The Emerging Africa Infrastructure Fund (EAIF), a Private Infrastructure Development Group (PIDG) Company, has committed a €11.5 loan to develop the first battery energy storage system (BESS), Walo storage project facility in West Africa.
The €42 million Walo storage project facility located in Bokhol, Senegal will consist of a 10MW/20MWh BESS supplied by a 16MWp solar PV plant. The lithium-ion battery project will be incorporated into the solar PV plant, which will use a single axis tracker system.
Africa REN will construct and operate the facility, which has been designed to sole issue associated with intermittent energy supply, a key challenge to integrating renewable energy into the grid.
It has signed a 20-year deal take-or-pay power purchase agreement with Senegal’s national electricity company Senelec.
The Walo storage project facility to improve reliability of grid operations
Upon completion, Walo storage project facility will improve energy security in the country, demonstrating the importance of roust energy storage systems to support the electric transmission network and accelerate an efficient transition to renewable energy.
The first of its kind project will deliver a range of positive impacts, including greater flexibility in energy management and improved reliability of grid operations.
The system will use to reserve energy when there are deficits, ring power and grid assets online after failures and supply electricity to the cities in the northern part of Senegal during power outages.

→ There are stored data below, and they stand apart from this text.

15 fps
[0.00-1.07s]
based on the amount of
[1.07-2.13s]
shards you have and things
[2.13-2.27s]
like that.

Speaking at an African Solar Industry Authority webinar, West African Power Pool project coordinator Mawufemo Modjinou pointed out that batteries could be key to integrating the electricity grids in West Africa.

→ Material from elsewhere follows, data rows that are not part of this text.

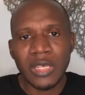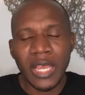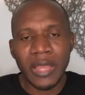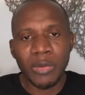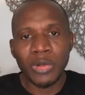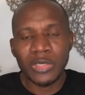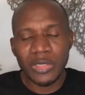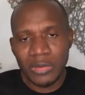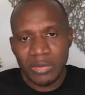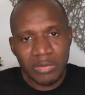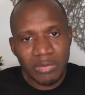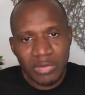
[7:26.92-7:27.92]
I
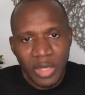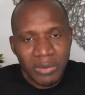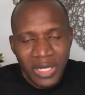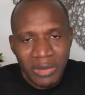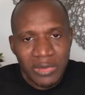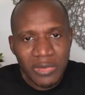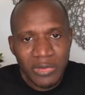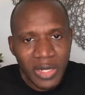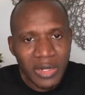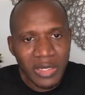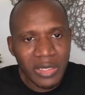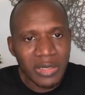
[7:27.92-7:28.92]
was sometimes
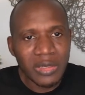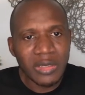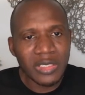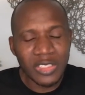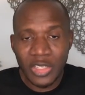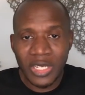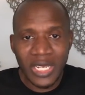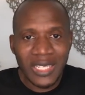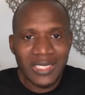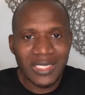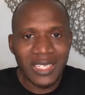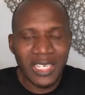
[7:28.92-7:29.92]
very
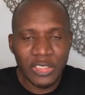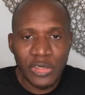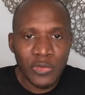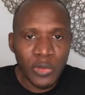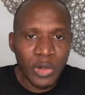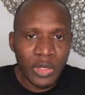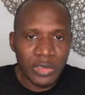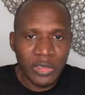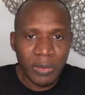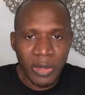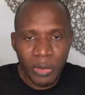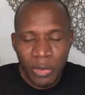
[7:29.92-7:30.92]
disconnected. I just focused
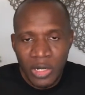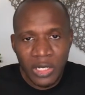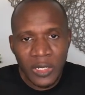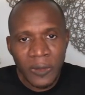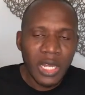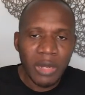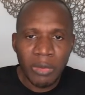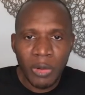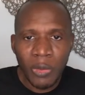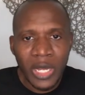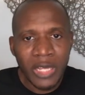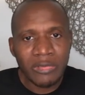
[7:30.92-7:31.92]
on my work, and my
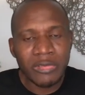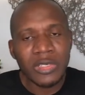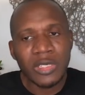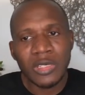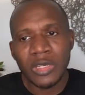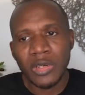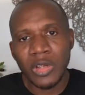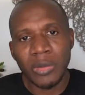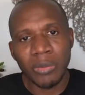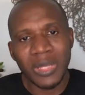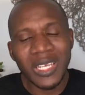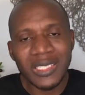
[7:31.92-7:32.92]
wife
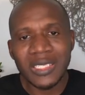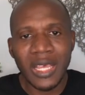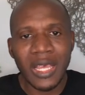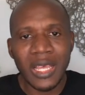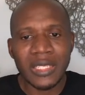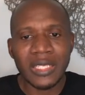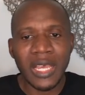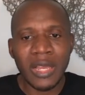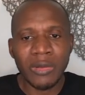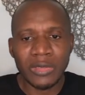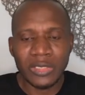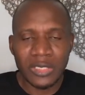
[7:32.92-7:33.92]
complained that I
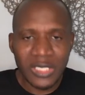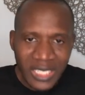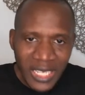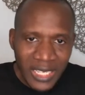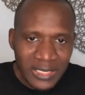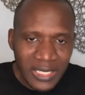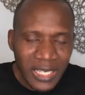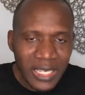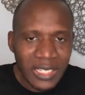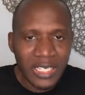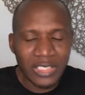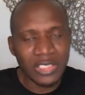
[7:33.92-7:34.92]
was
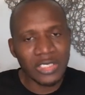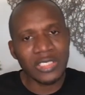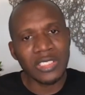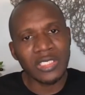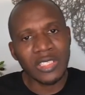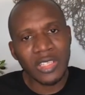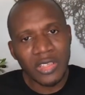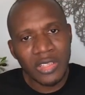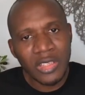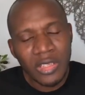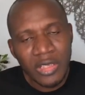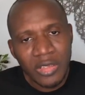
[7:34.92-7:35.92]
disconnected, that she didn't
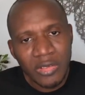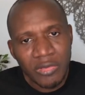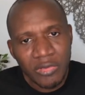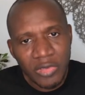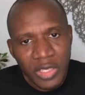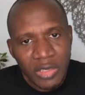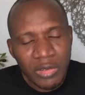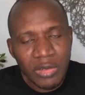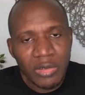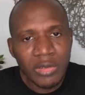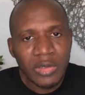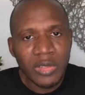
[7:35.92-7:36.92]

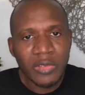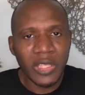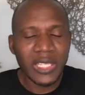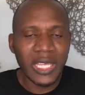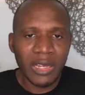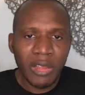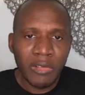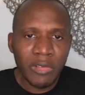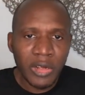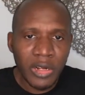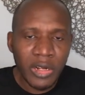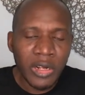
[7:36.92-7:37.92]
feel that I loved
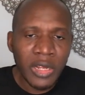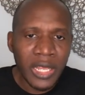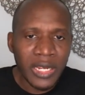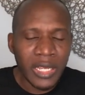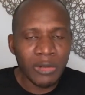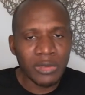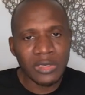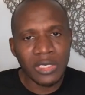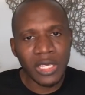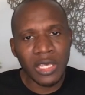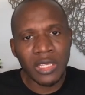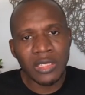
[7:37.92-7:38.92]
her, and I would
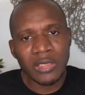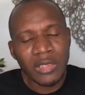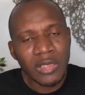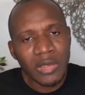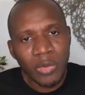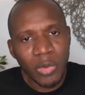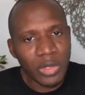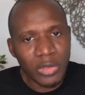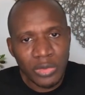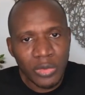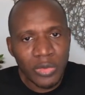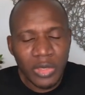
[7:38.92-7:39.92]
say one or
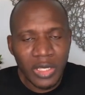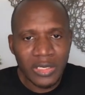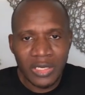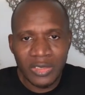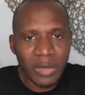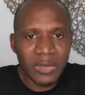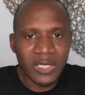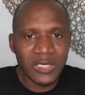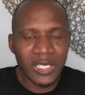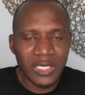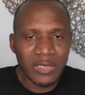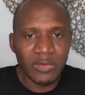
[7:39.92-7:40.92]
two things, and sometimes
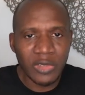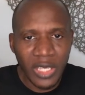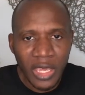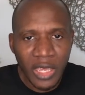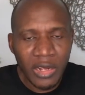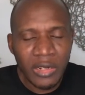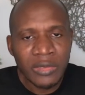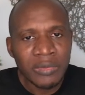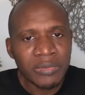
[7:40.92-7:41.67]
I didn't even care.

As more west African countries bring greater amounts of variable renewable energy sources into their constrained grids, they will need technological means to stabilize and regulate the frequency of the greater grid.
“This market- ancillary services could be a key driver for BESS in West Africa, simply because battery energy storage provides ancillary services in terms of frequency regulation,” Modjinou explained.
Senegal has over the past six years, added more than 345MW of clean power to its grid, accounting for nearly a quarter of its energy mix. This has brought its energy access rate to just over 70%, the twelfth highest in Africa.
Beyond energy access and reliability of supply, Walo storage project facility will also boost the local economy through the creation of 150 jobs during construction as well as 20 permanent roles when in operation.